** Opening Records for this task block **

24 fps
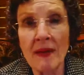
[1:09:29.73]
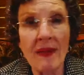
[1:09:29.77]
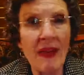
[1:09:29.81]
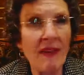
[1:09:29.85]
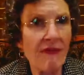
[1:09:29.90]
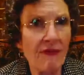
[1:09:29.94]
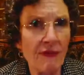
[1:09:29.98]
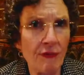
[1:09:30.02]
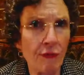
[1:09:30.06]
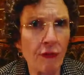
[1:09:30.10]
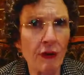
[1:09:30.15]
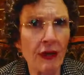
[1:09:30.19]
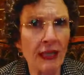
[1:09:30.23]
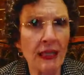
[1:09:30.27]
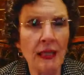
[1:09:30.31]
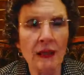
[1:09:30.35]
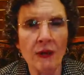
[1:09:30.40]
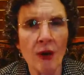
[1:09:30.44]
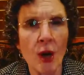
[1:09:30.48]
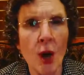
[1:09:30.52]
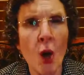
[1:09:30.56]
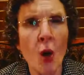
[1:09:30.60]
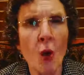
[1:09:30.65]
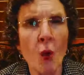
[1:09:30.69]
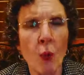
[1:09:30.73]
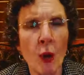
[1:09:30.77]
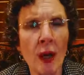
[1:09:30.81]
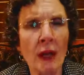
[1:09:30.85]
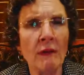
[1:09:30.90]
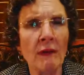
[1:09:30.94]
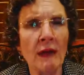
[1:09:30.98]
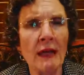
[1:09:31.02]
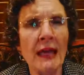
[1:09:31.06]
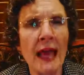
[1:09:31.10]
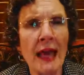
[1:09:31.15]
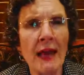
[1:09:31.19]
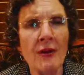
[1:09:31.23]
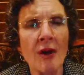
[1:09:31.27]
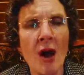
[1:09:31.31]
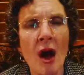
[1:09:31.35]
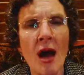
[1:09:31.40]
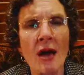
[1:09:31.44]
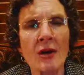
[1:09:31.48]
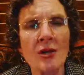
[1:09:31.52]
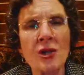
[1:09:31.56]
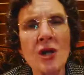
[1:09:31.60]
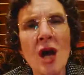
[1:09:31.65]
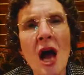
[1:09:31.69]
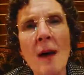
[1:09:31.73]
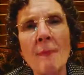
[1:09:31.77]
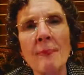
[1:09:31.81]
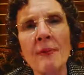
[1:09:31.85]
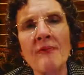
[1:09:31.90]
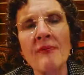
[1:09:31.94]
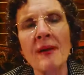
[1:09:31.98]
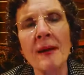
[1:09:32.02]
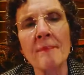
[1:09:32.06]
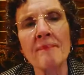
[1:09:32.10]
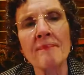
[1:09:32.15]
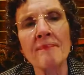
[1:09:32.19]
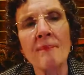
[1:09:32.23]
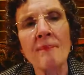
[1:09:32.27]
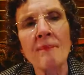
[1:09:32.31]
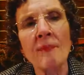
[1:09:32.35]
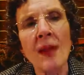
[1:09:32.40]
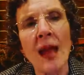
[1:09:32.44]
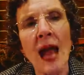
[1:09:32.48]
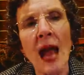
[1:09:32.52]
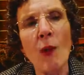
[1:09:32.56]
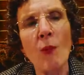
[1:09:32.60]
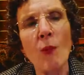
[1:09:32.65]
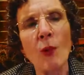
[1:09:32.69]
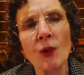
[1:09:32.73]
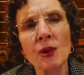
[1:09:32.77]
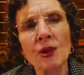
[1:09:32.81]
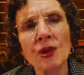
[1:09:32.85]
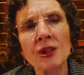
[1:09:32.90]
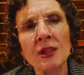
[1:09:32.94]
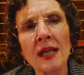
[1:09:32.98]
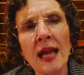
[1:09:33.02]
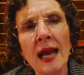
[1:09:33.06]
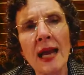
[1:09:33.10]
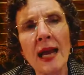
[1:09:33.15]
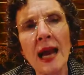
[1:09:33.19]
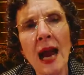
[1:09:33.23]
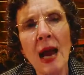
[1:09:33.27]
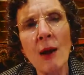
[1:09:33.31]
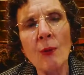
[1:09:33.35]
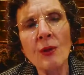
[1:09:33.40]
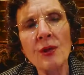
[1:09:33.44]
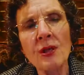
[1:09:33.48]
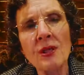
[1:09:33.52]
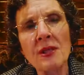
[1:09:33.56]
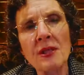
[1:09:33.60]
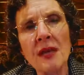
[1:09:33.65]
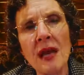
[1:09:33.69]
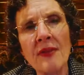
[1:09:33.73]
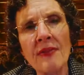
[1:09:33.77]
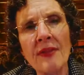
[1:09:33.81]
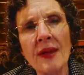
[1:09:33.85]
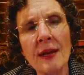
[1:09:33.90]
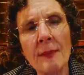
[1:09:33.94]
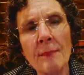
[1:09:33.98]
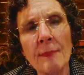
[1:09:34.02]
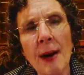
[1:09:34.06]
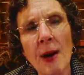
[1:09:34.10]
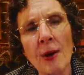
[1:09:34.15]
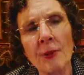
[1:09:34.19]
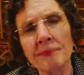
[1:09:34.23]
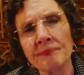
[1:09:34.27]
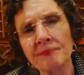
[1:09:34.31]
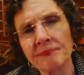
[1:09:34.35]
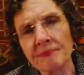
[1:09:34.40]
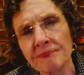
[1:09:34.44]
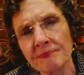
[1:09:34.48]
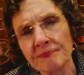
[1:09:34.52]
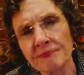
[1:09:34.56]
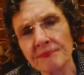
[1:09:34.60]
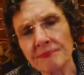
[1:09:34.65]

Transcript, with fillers: And they really can quickly get on top of it I will say, I would say that about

** Closing Records for this task block **

• _What to do_:
Beginning at the line containing "[1:09:34.56]", restate every line through the end of the material above exactly; omit the pictures.

• _Solution for this problem_:
[1:09:34.56]
[1:09:34.60]
[1:09:34.65]

Transcript, with fillers: And they really can quickly get on top of it I will say, I would say that about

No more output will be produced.